Transcribe only the stretch of lines that opens with the line containing "[00:00:02.86]" and closes with the last line of the listing, skipping pictures.

◆ **Material supplied**
----------------------------------------

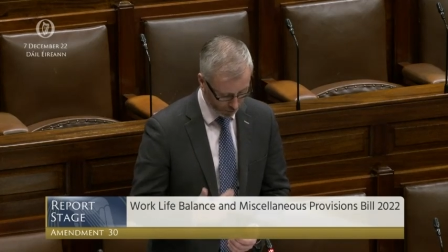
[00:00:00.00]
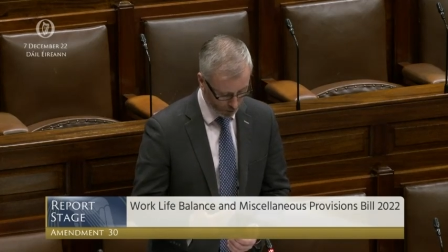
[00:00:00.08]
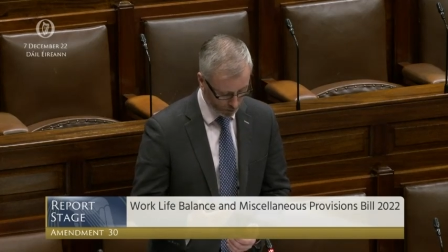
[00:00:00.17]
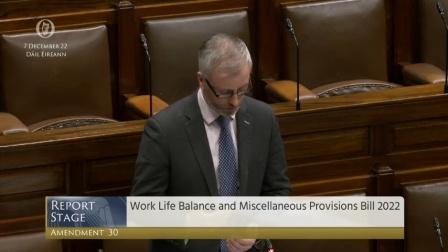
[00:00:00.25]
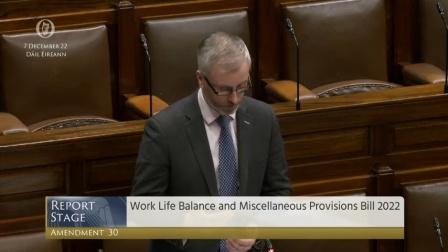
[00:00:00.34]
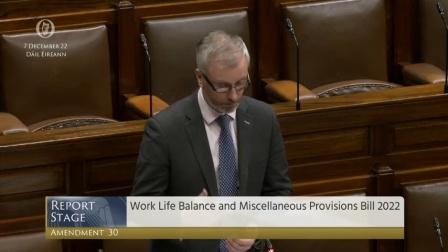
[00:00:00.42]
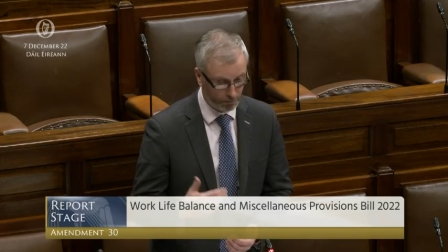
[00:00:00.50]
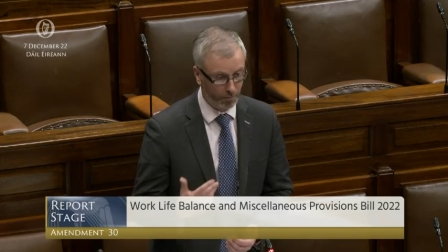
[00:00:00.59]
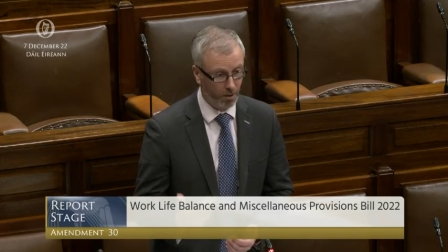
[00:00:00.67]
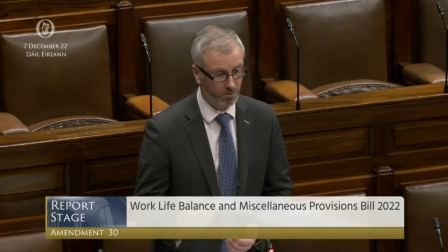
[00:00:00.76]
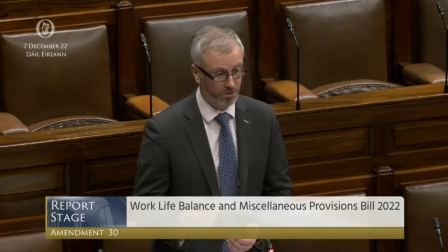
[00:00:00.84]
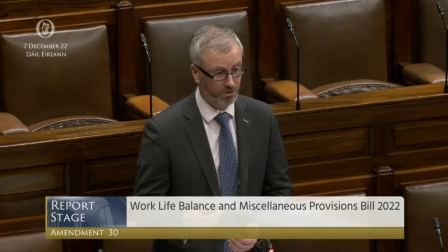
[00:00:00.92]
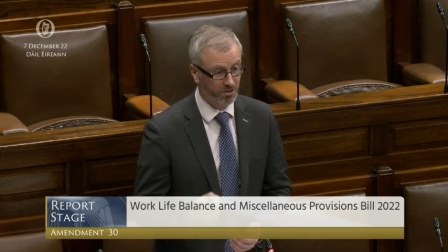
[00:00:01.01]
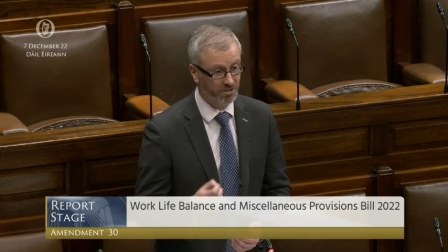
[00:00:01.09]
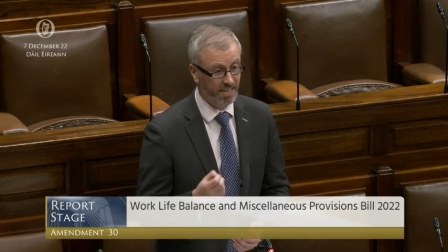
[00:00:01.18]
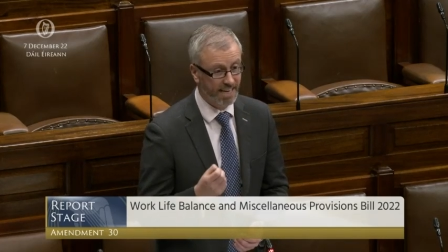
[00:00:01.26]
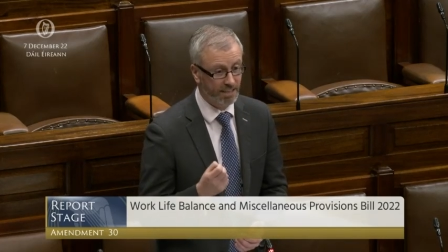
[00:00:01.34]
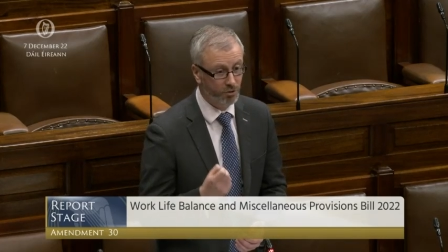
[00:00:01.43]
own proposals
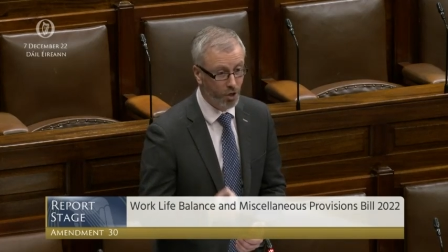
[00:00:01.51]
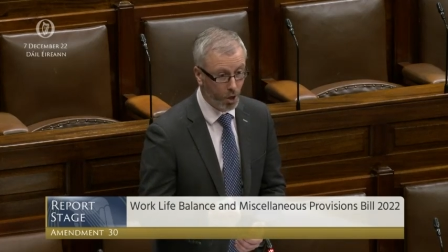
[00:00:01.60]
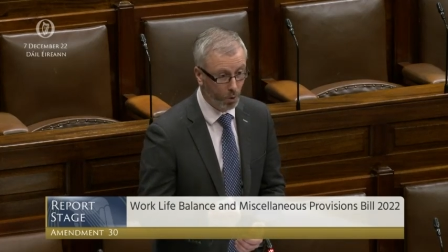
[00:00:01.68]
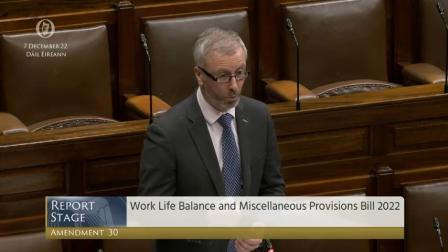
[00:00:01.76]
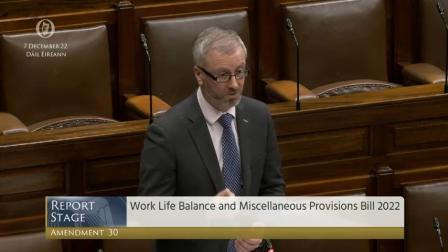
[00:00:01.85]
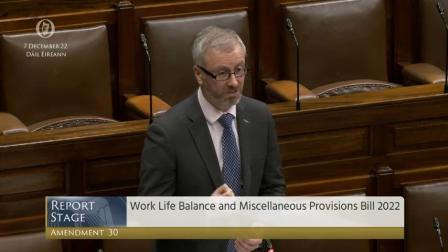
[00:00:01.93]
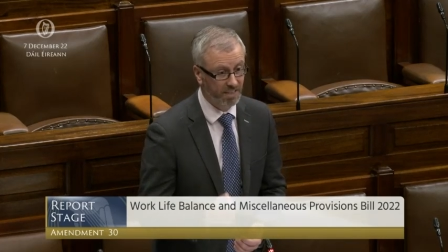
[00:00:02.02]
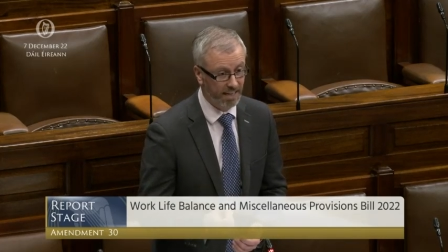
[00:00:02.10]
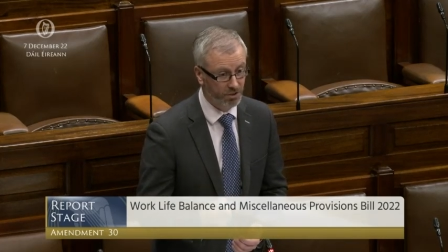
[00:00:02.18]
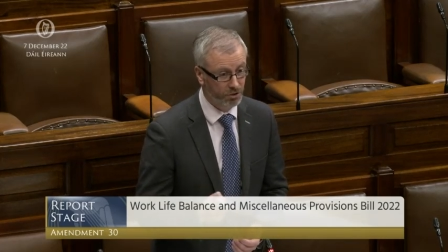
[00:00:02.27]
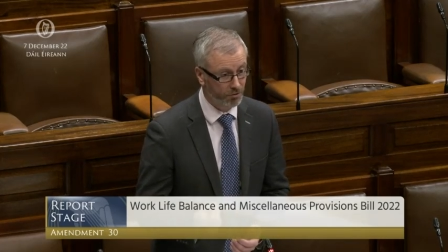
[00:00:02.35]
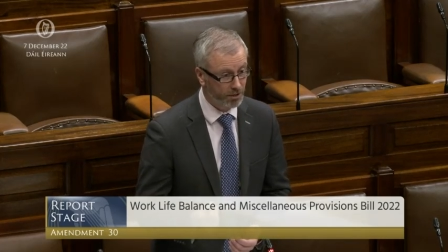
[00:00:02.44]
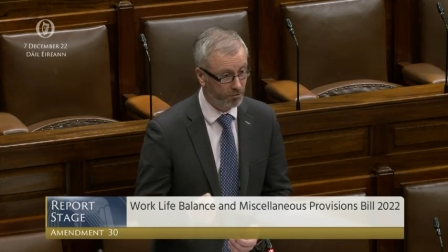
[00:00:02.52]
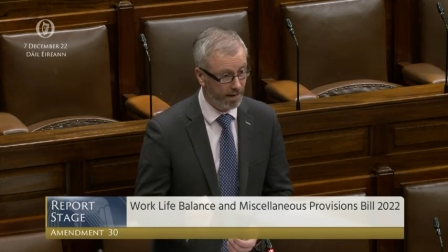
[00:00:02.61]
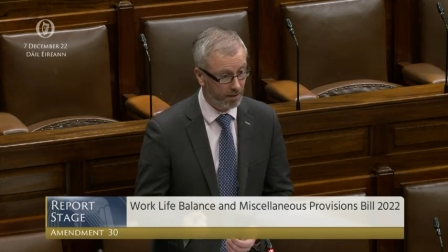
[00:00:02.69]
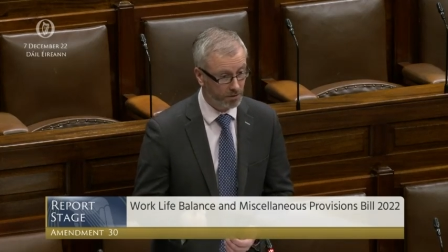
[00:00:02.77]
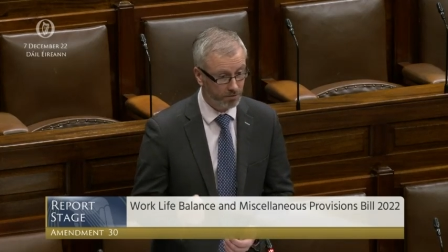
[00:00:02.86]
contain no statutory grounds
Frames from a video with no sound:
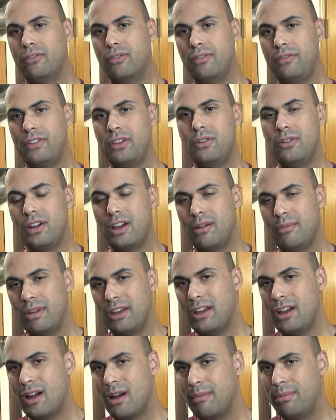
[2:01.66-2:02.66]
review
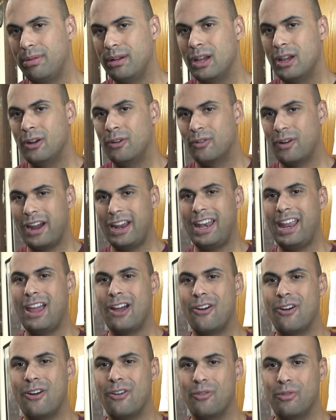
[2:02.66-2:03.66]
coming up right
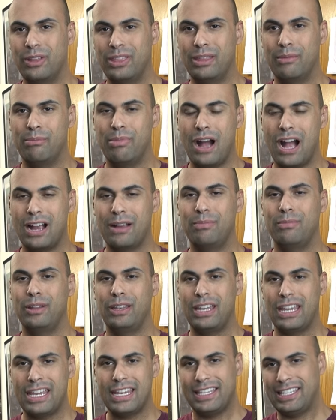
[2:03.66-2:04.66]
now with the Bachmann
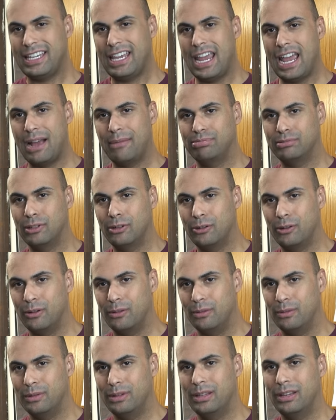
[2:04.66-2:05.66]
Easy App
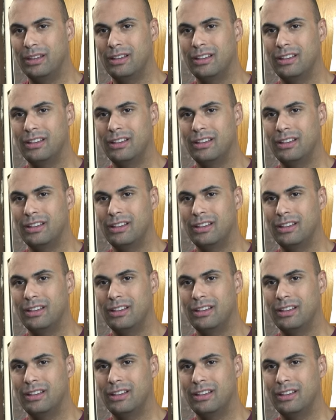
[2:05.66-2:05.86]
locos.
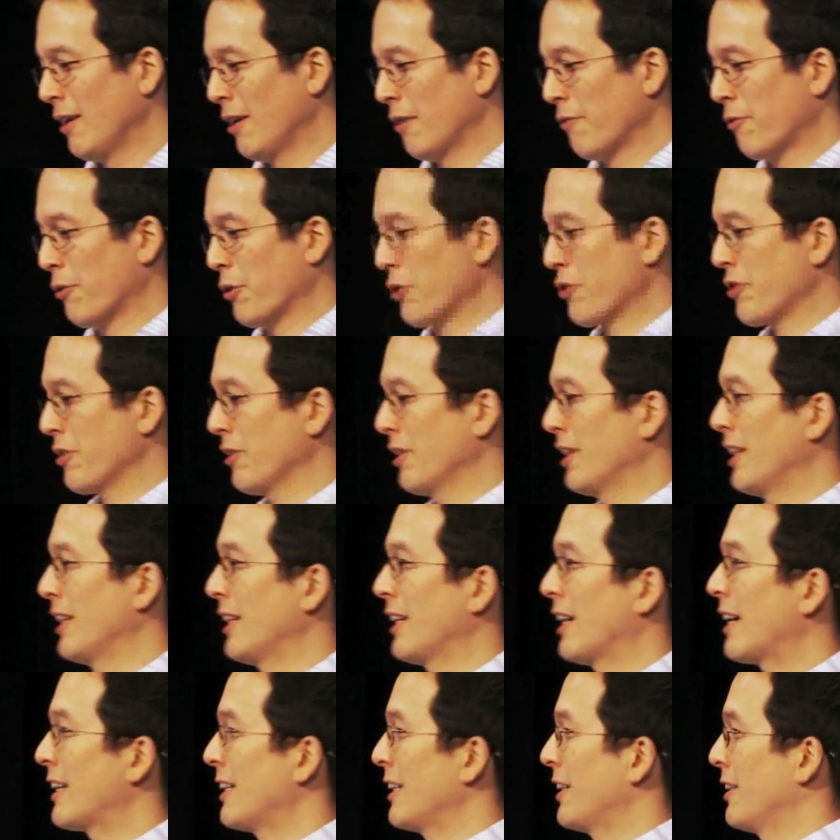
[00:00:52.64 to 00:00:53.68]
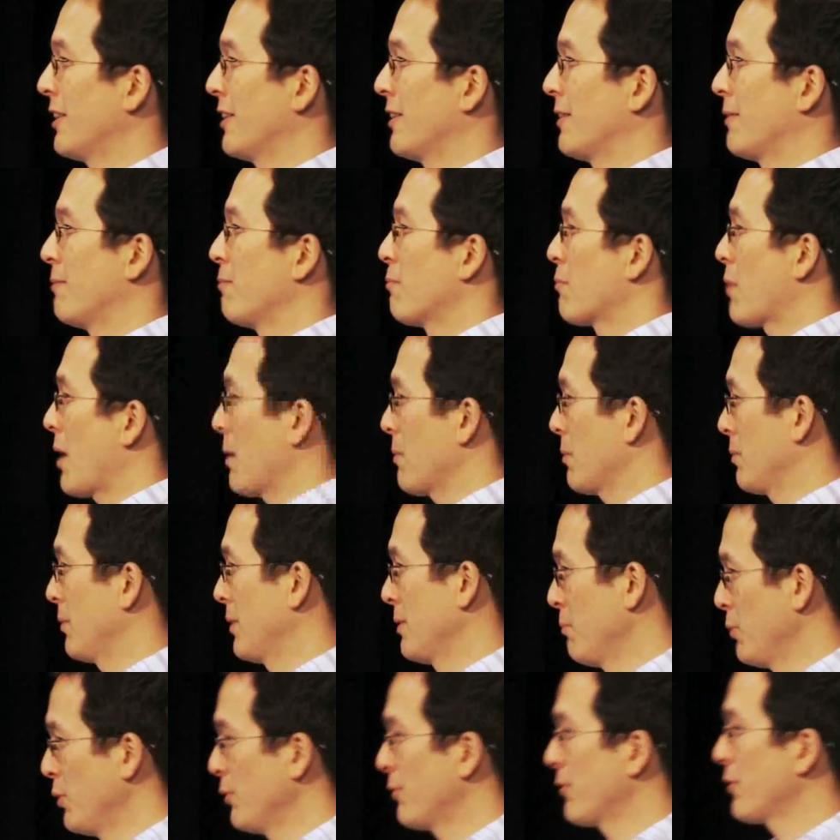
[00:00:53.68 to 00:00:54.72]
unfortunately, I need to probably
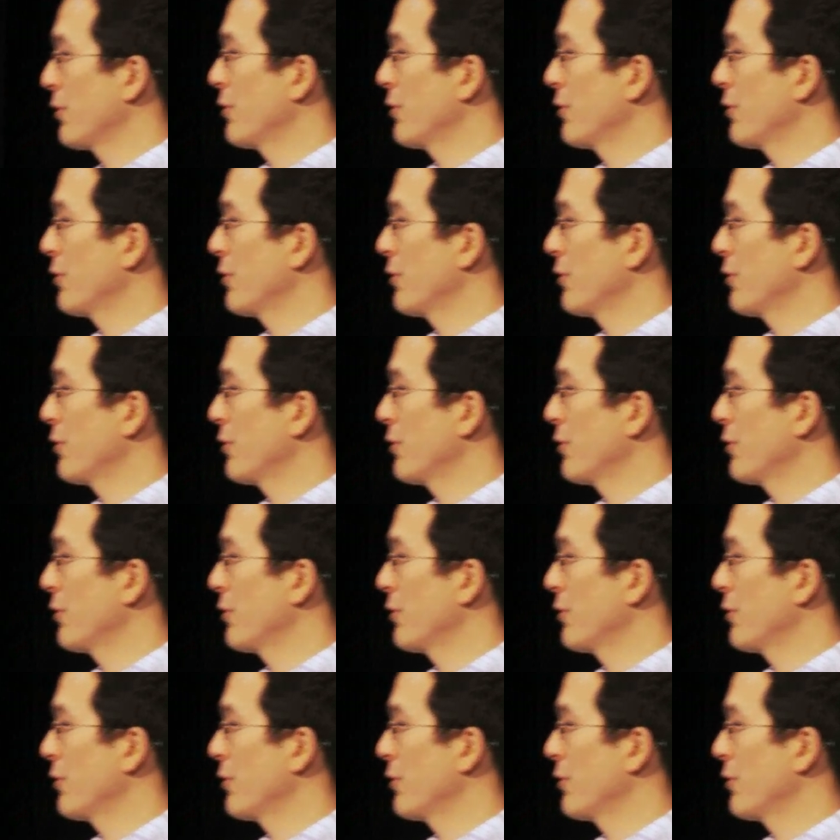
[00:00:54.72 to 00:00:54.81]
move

----------------------------------------

◆ **Result of the task**
[00:00:02.86]
contain no statutory grounds
Frames from a video with no sound:
[2:01.66-2:02.66]
review
[2:02.66-2:03.66]
coming up right
[2:03.66-2:04.66]
now with the Bachmann
[2:04.66-2:05.66]
Easy App
[2:05.66-2:05.86]
locos.
[00:00:52.64 to 00:00:53.68]
[00:00:53.68 to 00:00:54.72]
unfortunately, I need to probably
[00:00:54.72 to 00:00:54.81]
move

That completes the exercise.